Michael adopted an austere look. “Simulation is one of our most powerful tools,” he said, doing a passable imitation of Agent Briggs. “How else are we to visualize the work of the infamous Boom-Boom Bandit?”

“Boom-Boom Bandit?” I repeated.

He grinned. “Too much?”

I held my index finger up an inch from my thumb. “Just a little.”

Behind us, the door to the basement opened and slammed shut. I half expected it to be Judd, asking what precisely we thought we were doing down here, but Michael had assured me the basement was soundproof.

“I didn’t know anyone was down here.” Sloane looked at the two of us suspiciously. “Why are you down here?”

Michael and I looked at each other. I opened my mouth to answer, but Sloane’s eyes widened as she took in the evidence.

“Fireworks?” she said, folding her arms over her middle. “In the foyer?”

Michael shrugged. “Cassie needed a distraction, and I needed to give Briggs a few more gray hairs.”

Sloane eyed him mutinously. Considering the amount of time she spent down here, I could see why she might take any misuse of the crime sets seriously.

“Sorry,” I said.

“You should be,” she replied sternly. “You’re doing it all wrong.”

What followed was a ten-minute lecture on pyrodynamics. And several more explosions.

“Well,” Michael said, surveying our work. “That’ll teach Briggs and Locke to leave us to our own devices for too long.”

I shoved my hair out of my face with the heel of my hand. “They’re working a case,” I said, remembering the look on Locke’s face—and the details I’d managed to glean about what she and Briggs were up to. “I think that’s a little bit of a higher priority than training us is.”

“Sloane,” Michael said suddenly, drawing out her name and narrowing his eyes.

“Nothing,” Sloane replied quickly.

“Nothing what?” I asked. Clearly, I was missing something here.

“When I said Locke’s name, Sloane looked down and to the side and her eyebrows pulled up in the center.” Michael paused, and when he spoke again, his voice was softer. “What did you take, Sloane?”

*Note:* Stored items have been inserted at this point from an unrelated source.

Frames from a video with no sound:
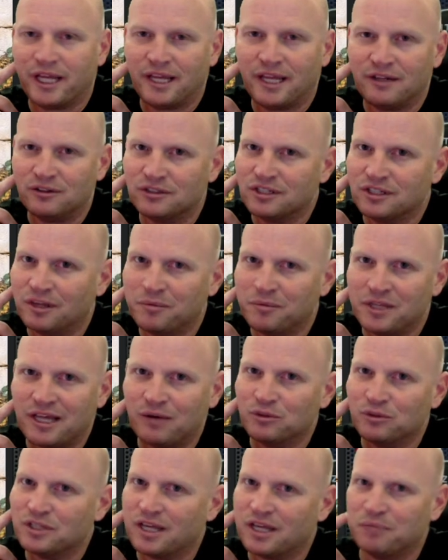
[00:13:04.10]
plan or something. I
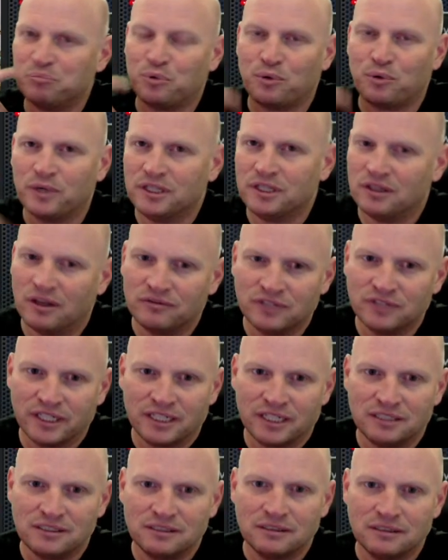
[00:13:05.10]
mean, that was like pre
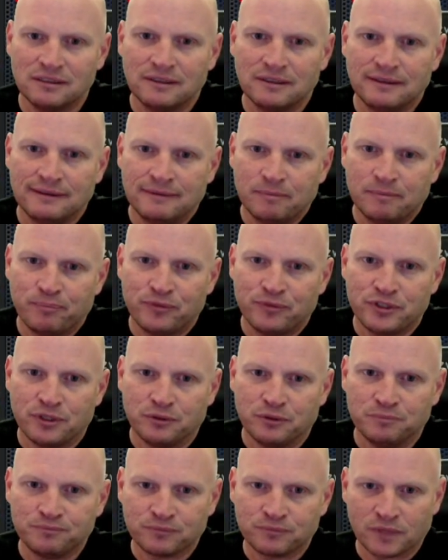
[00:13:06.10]
Lovelace.
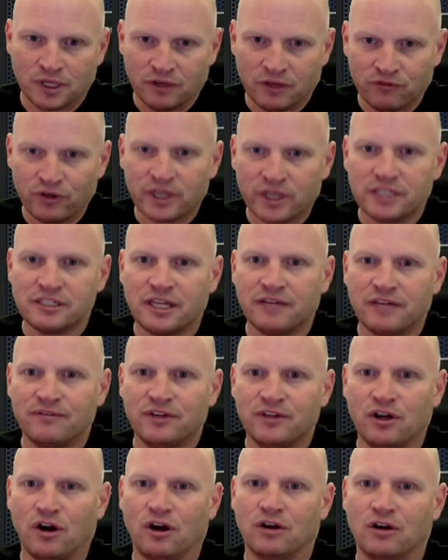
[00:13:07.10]
So figured as
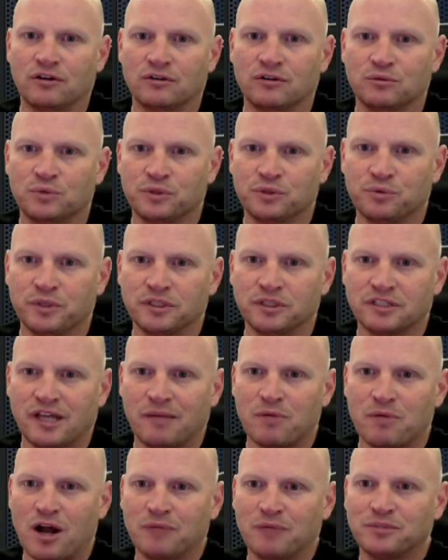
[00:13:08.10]
NVR with real
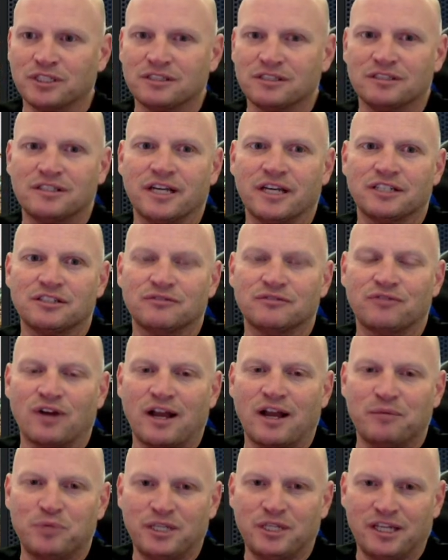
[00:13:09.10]
time object detection
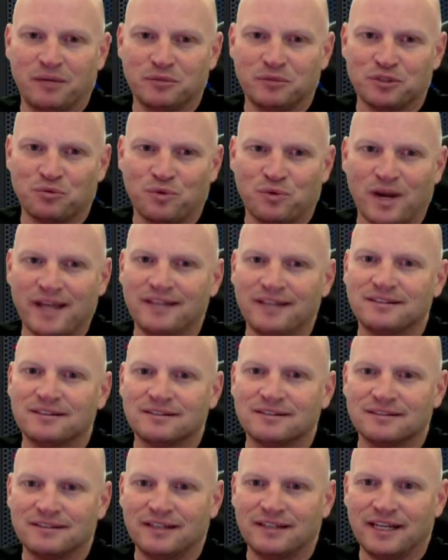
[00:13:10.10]
for IP cameras. Right.
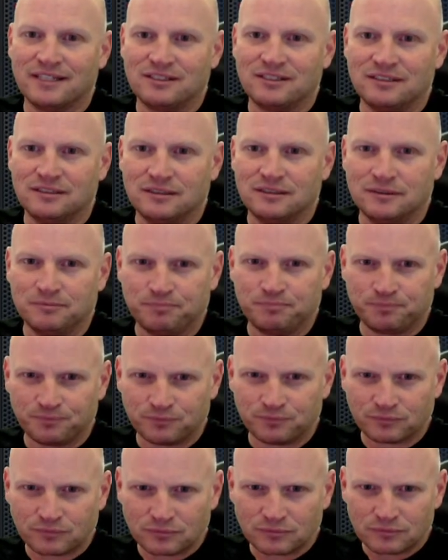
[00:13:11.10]
Excellent.
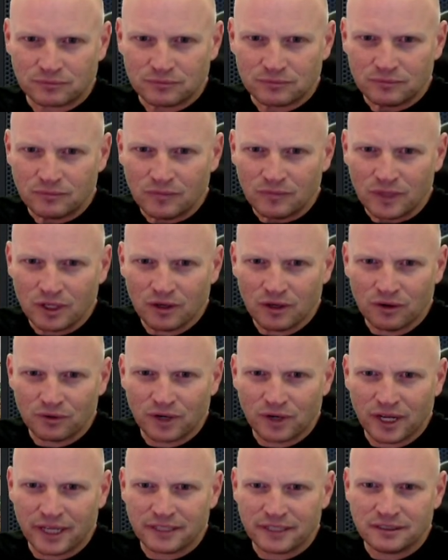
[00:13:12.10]

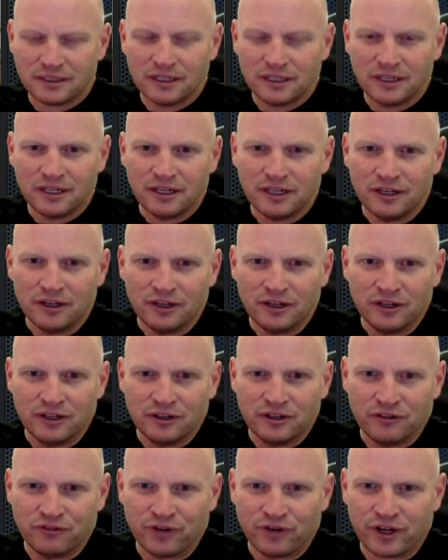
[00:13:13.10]
All right.
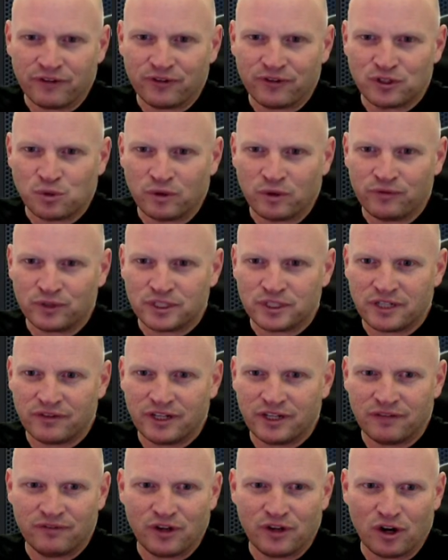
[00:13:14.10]
Frigate for 24
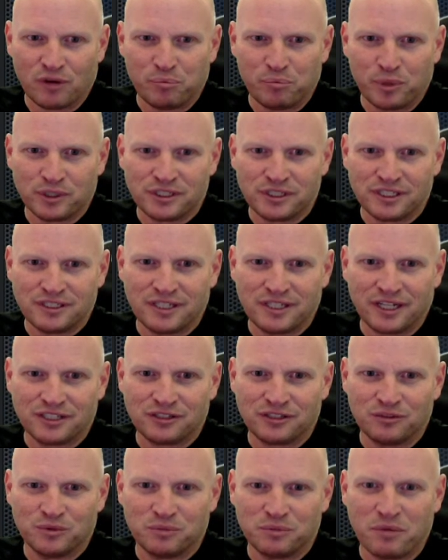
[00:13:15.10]
7 NVR person
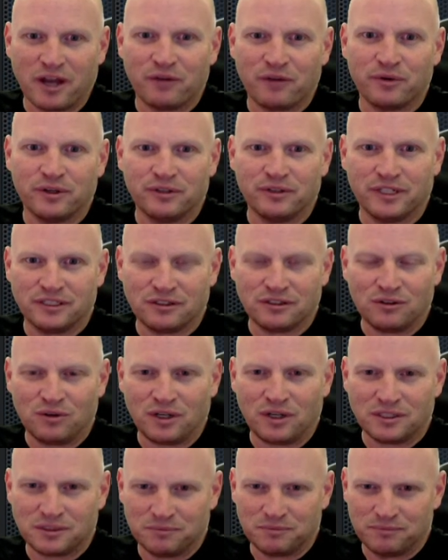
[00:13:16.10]
detection with my Reolinks.
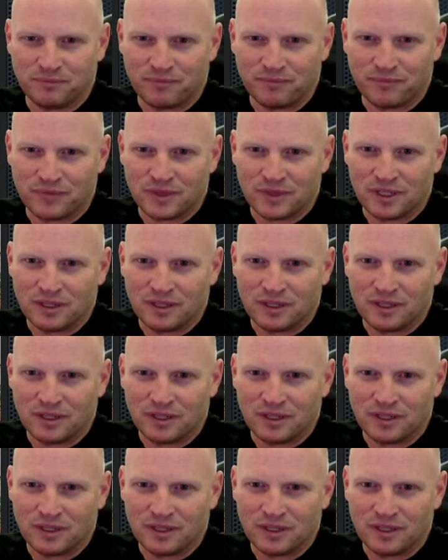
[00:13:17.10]
Oh, awesome.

Sloane made a careful study of her fingernails. “Agent Locke doesn’t like me.”

I thought back to the last time I had seen Sloane and Locke together. Sloane had come into the kitchen and rattled off some statistics about serial killers. Locke hadn’t had a chance to reply when Briggs came into the room with an update on their case. In fact, I wasn’t sure I’d ever seen Locke say anything to Sloane, though she traded barbs easily enough with Michael and Lia.

“There was a USB drive,” Sloane admitted finally, “in Agent Locke’s briefcase.”

Michael’s eyes lit up. “Am I to infer that you have it now?”

Sloane shrugged. “That’s a distinct possibility.”

“You took a USB drive out of Locke’s briefcase?” I processed that bit of information. When Lia had helped herself to the contents of my closet, she’d said that Sloane was the kleptomaniac in the house. I’d assumed she was joking.

Apparently not.

“Let’s concentrate on the important thing here,” Michael said. “What information do you lovely ladies think Locke would be carrying on her person while working a case?”

I glanced at Sloane, then back at Michael. “You think it has something to do with their current case?” I couldn’t keep the surge of interest out of my tone.

“That is also a distinct possibility.” Sloane was sounding distinctly more chipper.

Michael threw an arm over her shoulder. “Have I ever told you that you’re my favorite?” he asked her. Then he cast a wicked glance at me. “Still in need of distraction?”